Make an exact copy of the whole listing, but leave its pictures out.

============================================================

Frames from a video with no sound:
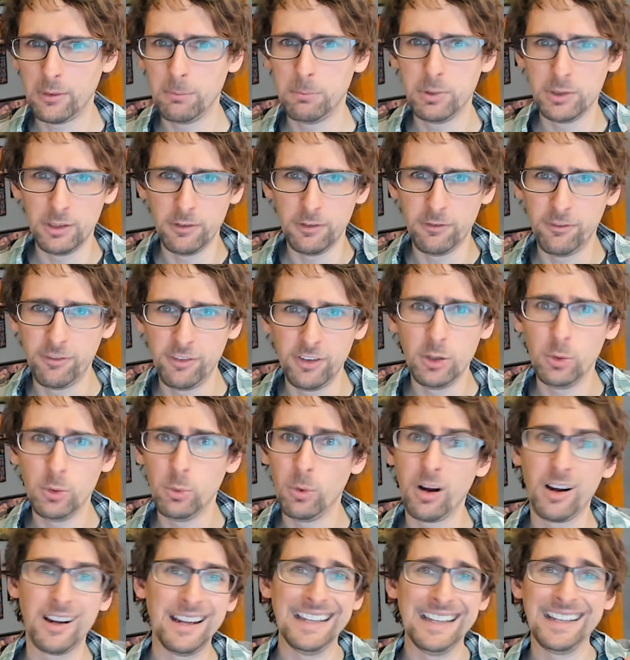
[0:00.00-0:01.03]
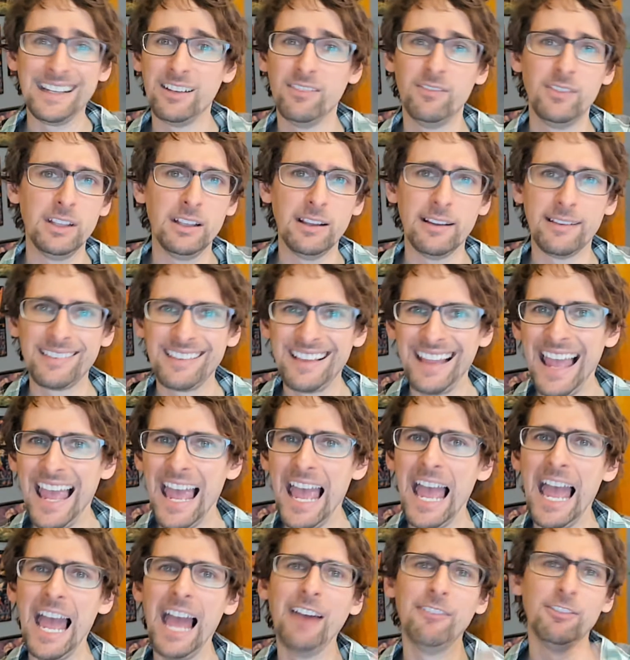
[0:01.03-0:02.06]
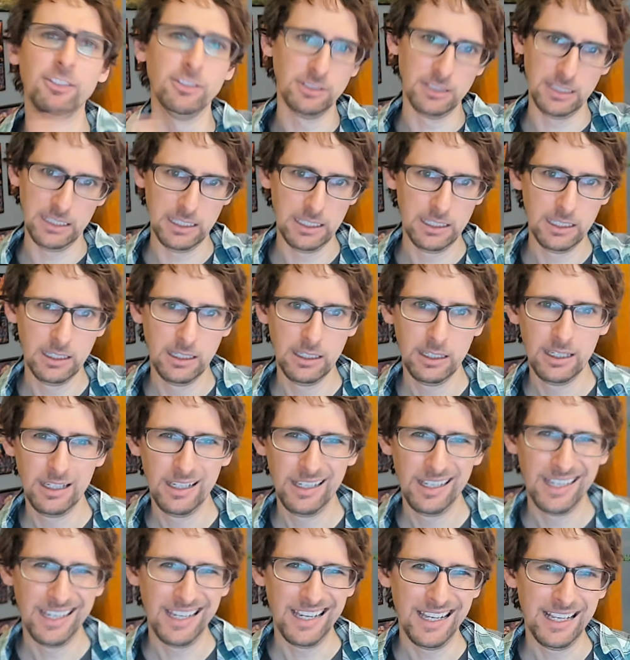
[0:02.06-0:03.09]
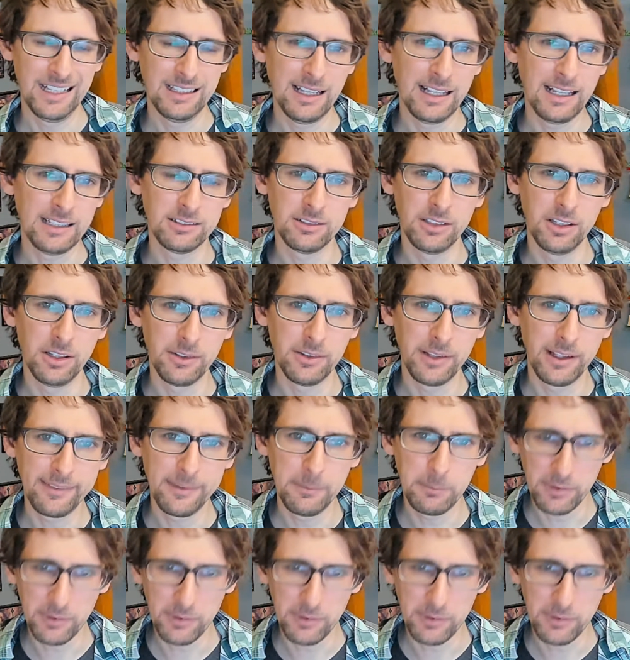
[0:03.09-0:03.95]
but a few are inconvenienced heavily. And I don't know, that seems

============================================================

**Exercise solution:**
Frames from a video with no sound:
[0:00.00-0:01.03]
[0:01.03-0:02.06]
[0:02.06-0:03.09]
[0:03.09-0:03.95]
but a few are inconvenienced heavily. And I don't know, that seems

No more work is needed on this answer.